Insights - 15.06.23
Will Holroyd, account manager at MC2, outlines why companies can no longer just declare support to the LGBTQ+ community, but need to start taking financial steps and embolden structural change to show real allyship.
Born out of the 1969 Stonewall Riots in the US, the month of June has been immortalised as a period of celebration and inclusion for members of the LGBTQ+ community.
Whilst originally used as a powerful political statement at a time when gay and transgender people weren’t widely accepted in Western society, as acceptance has grown, so has the meaning of Pride Month.
Now a tool often used by organisations to display their support for the LGBTQ+ community, it is quickly becoming a corporate marketing tool for the masses. However, when your LinkedIn is awash with rainbow corporate logos, it can be easy to forget the significance of Pride Month and why it’s so important to so many.
The question then, is how do corporate organisations display their support for the LGBTQ+ community without it appearing vapid and self-serving?

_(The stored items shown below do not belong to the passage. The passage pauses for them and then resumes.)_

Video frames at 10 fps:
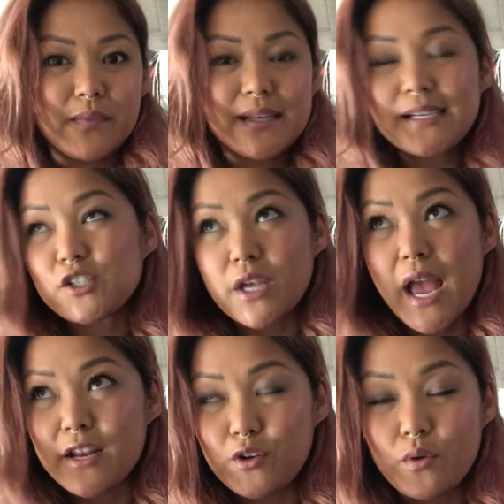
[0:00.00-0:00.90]
Essentially,
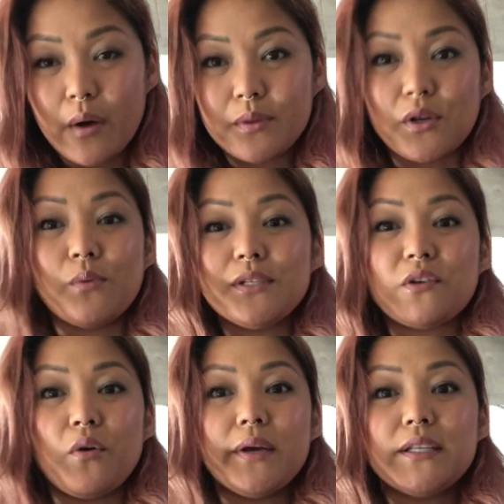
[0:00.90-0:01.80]
I knew I was always
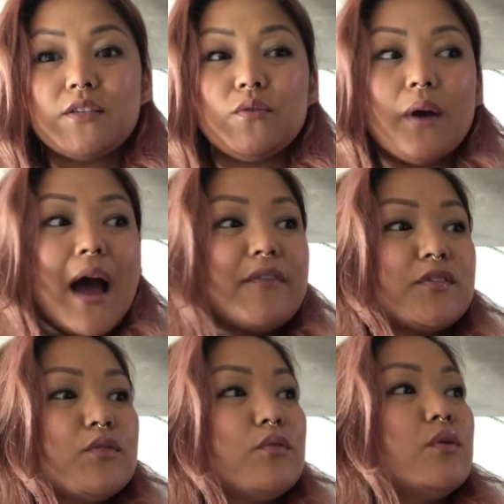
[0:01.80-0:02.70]
going to have
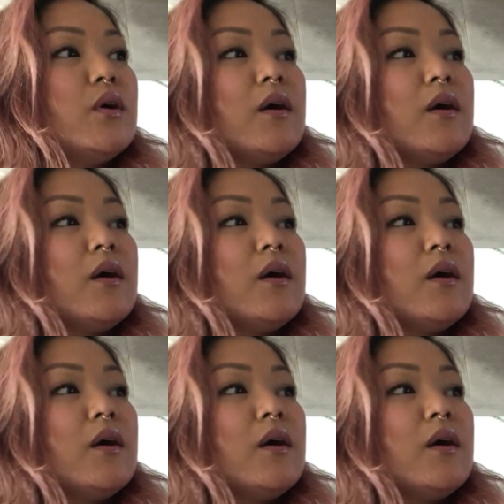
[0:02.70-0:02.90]
to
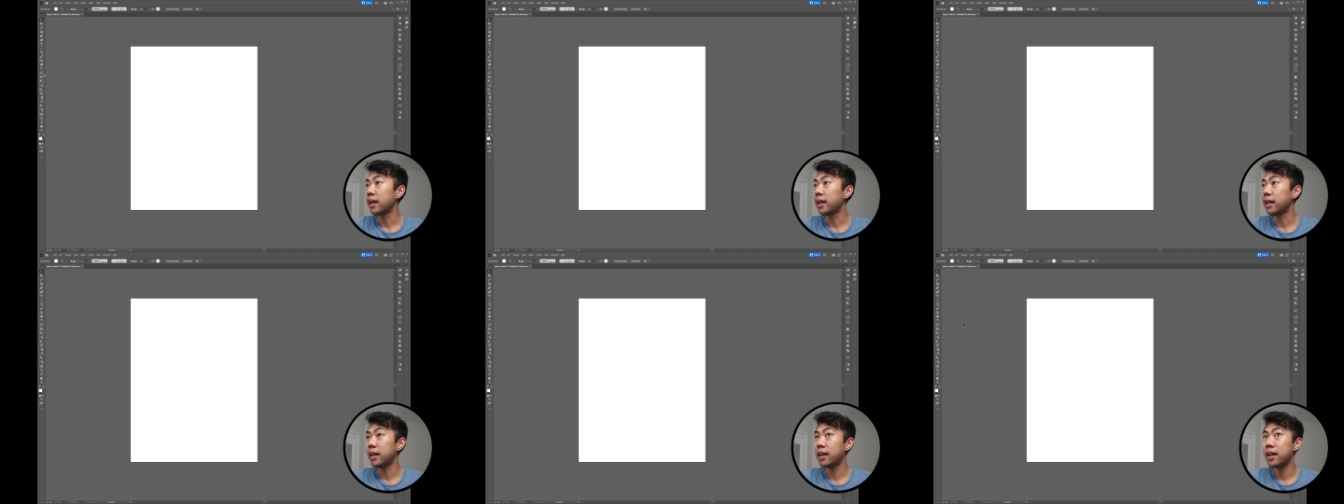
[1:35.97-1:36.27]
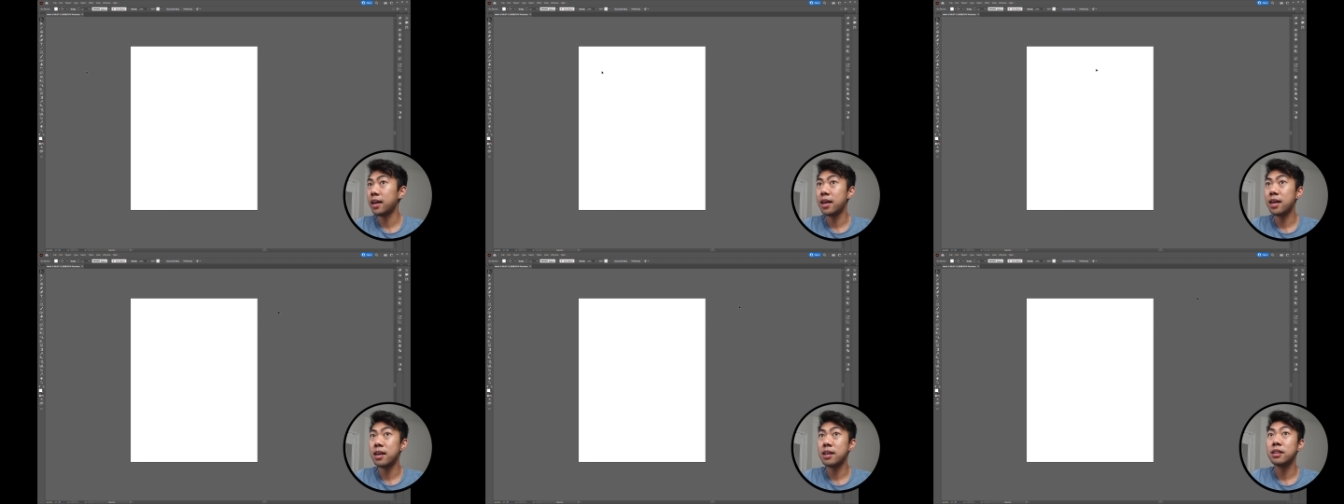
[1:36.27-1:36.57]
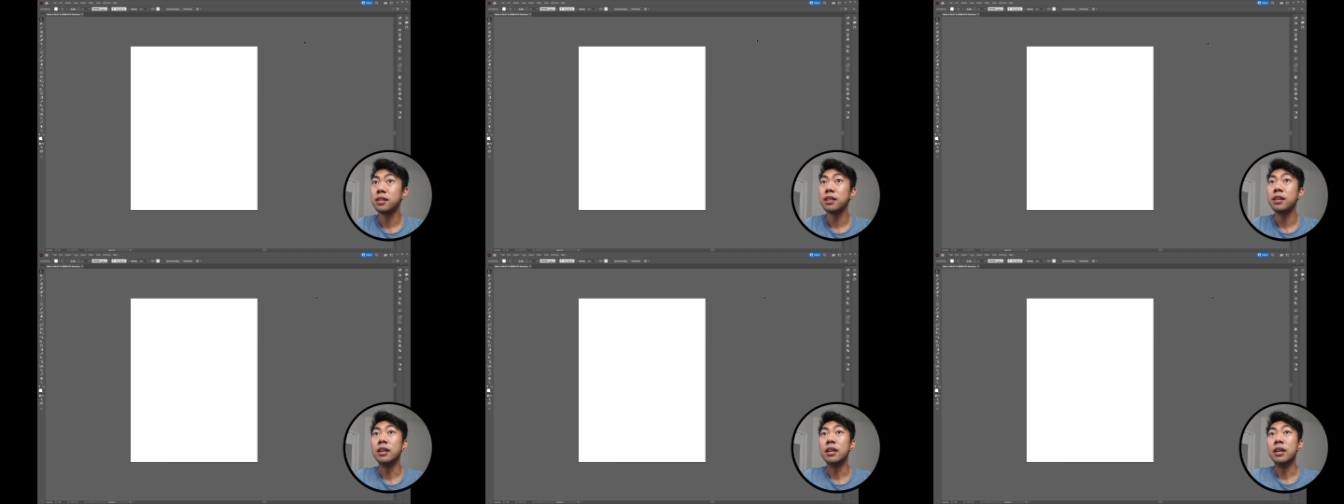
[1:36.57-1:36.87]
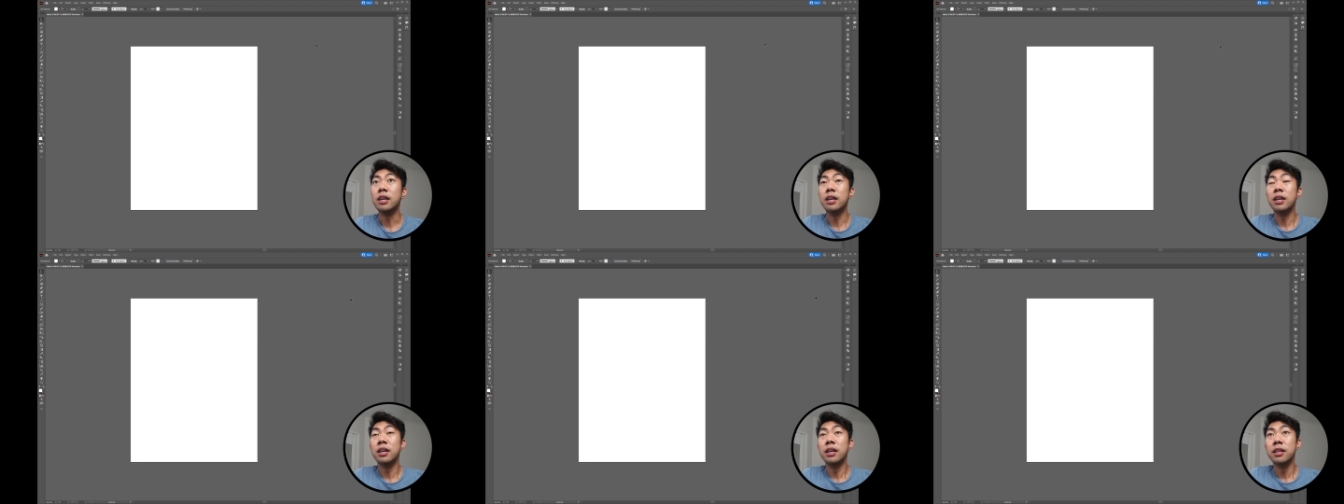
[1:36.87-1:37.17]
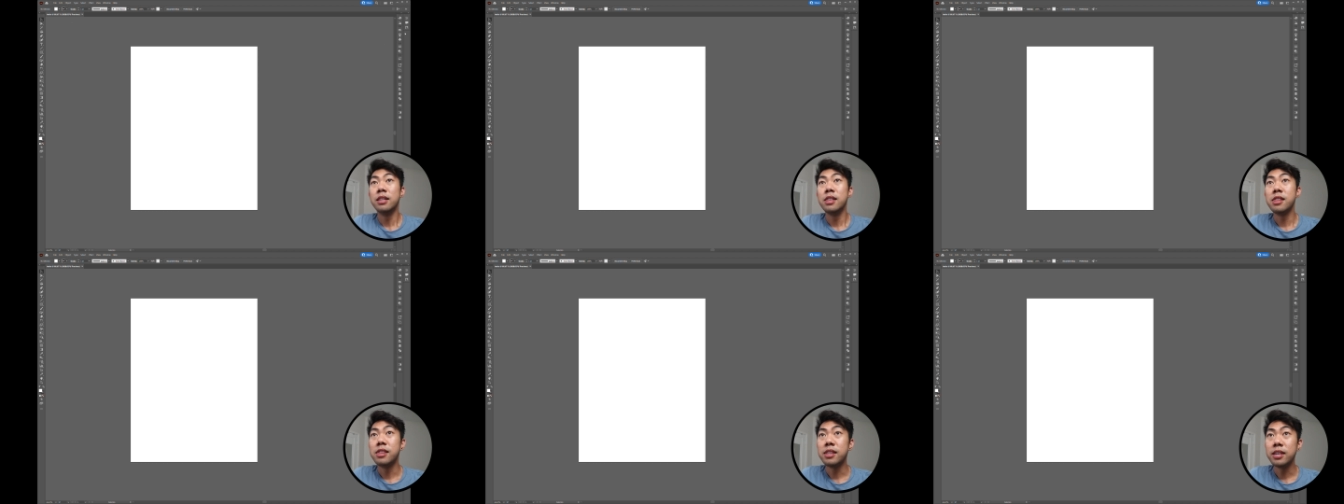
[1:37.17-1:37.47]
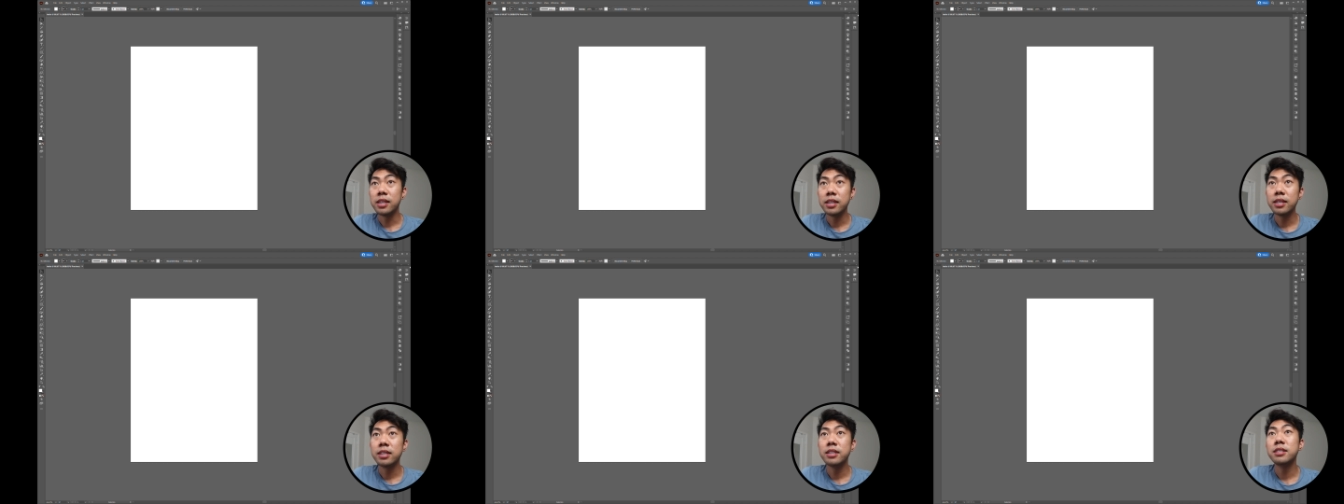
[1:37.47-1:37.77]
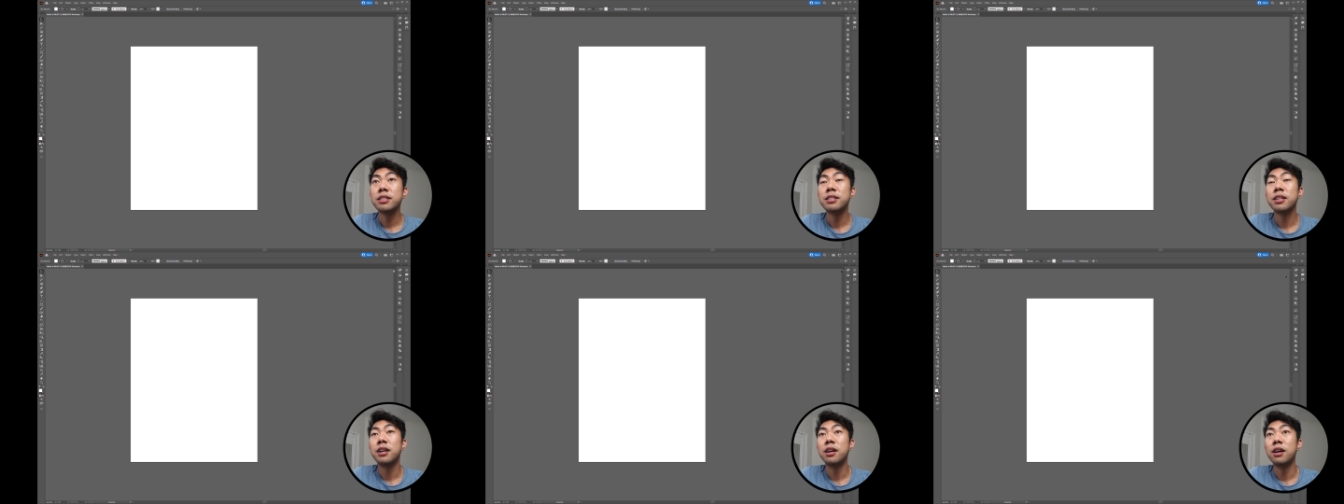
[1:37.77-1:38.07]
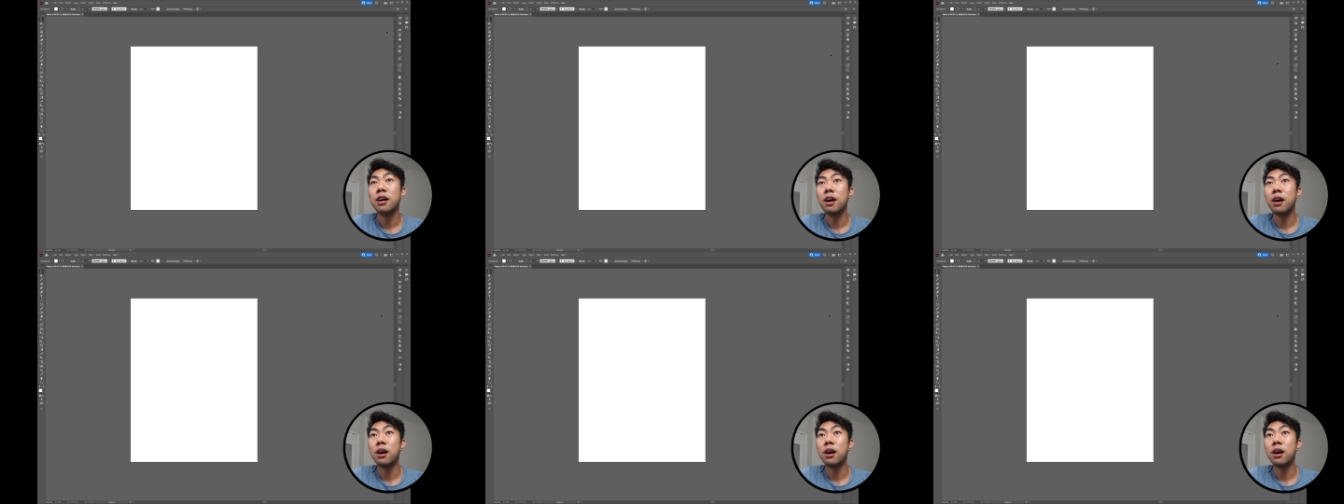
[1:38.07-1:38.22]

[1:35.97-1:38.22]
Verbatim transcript: And these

The answer, put simply, is put your money where your mouth is. It is no longer enough to voice your support for the LGBTQ+ community. A deeper understanding and commitment is needed from companies that want to truly be an ‘ally’.
That’s not to say that voicing support isn’t an important step. In the past, it was incredibly daring. Through the 80s and 90s HIV/AIDS hysteria, simply voicing your support for the LGBTQ+ community was a huge step, and one that was greatly appreciated. Even during the 2000s, featuring a gay couple in an advert was considered controversial.
However, through relentless activism, we have since moved on. Gay marriage is now legal in the UK, and attitudes are moving in the right direction for members of the LGBTQ+ community. This isn’t to say everything’s perfect, but, comparatively, conditions are improving, and general tolerance and acceptance is increasing. It’s also worth noting the differing challenges members of the LGBTQ+ community face, particularly those who identify as transgender as well as the nuances within different ethnicity groups regarding acceptance and racism.
As general acceptance has grown, voicing support is no longer the grand political statement it once was. It’s also no longer just an expectation, but rather a legal requirement for companies to, at a minimum, accept those from the LGBTQ+ community. Therefore, voicing support now is nothing more than expressing that your company is following the law.
What, then, can companies do to go beyond just voicing their support? The first is to look inward at how accepting your company is. It’s one thing to voice your support, but how well do you actually fair when it comes to acceptance in your own organisation? If the answer is anything other than incredibly well, the best thing you can do is work to change this.
The benefits of a diverse workplace can’t be understated. We live in a diverse, multicultural society, so how can a company truly reflect this without a diverse workforce behind it? Diversity in the workplace facilitates difference of opinion and creates an open forum for discussion, harnessing the collective power of varying insight.
Once you’ve sorted your internal affairs, what do you do externally? For starters, more than just changing your logo and posting on social media. Social media can be a powerful tool for change, but for a company, it’s become the bare minimum.
True activism and allyship comes from a deep level of understanding and interest in a subject – a social media post does not reflect this.
Instead, show your support in more meaningful ways. There’s no set way to do this, but to many, money talks. There’s a vast array of charities across the UK which aim at issues faced by members of the LGBTQ+ community, whether through school outreach programmes or supporting those who have faced difficulties since coming out.
Uplifting and supporting those in your organisation also help to show your commitment. Acceptance comes from shared knowledge and understanding, so make sure you’re at the forefront of this. Whether you’re facilitating knowledge and experience sharing, setting up panels and discussions within the business community, or providing dedicated support to address the unique issues members of the LGBTQ+ community can face. These all go a long was to show a deeper commitment and understanding.
Finally, take a look at how other companies are conducting themselves. If you work with a company that is known to be intolerant or homophobic, yet you’re showing support during Pride Month, it’s hard to avoid accusations of hypocrisy.
Ultimately, the true meaning of Pride Month can be lost in the corporate noise. It is a time for LGBTQ+ people to celebrate with one another, as well as recognising the importance of continuing to push for reform to ensure every member enjoys the same rights and acceptance as anyone else. Intolerance, homophobia and transphobia are still prevalent in today’s society, and Pride Month is a key time to spotlight this and push for meaningful change.
Therefore, it is always important to keep this in mind and ensure you fully understand why Pride Month is important to so many. It is only by taking this into account, whilst also celebrating all of the successes and beauty of the LGBTQ+ community, that corporate support can feel genuine and authentic.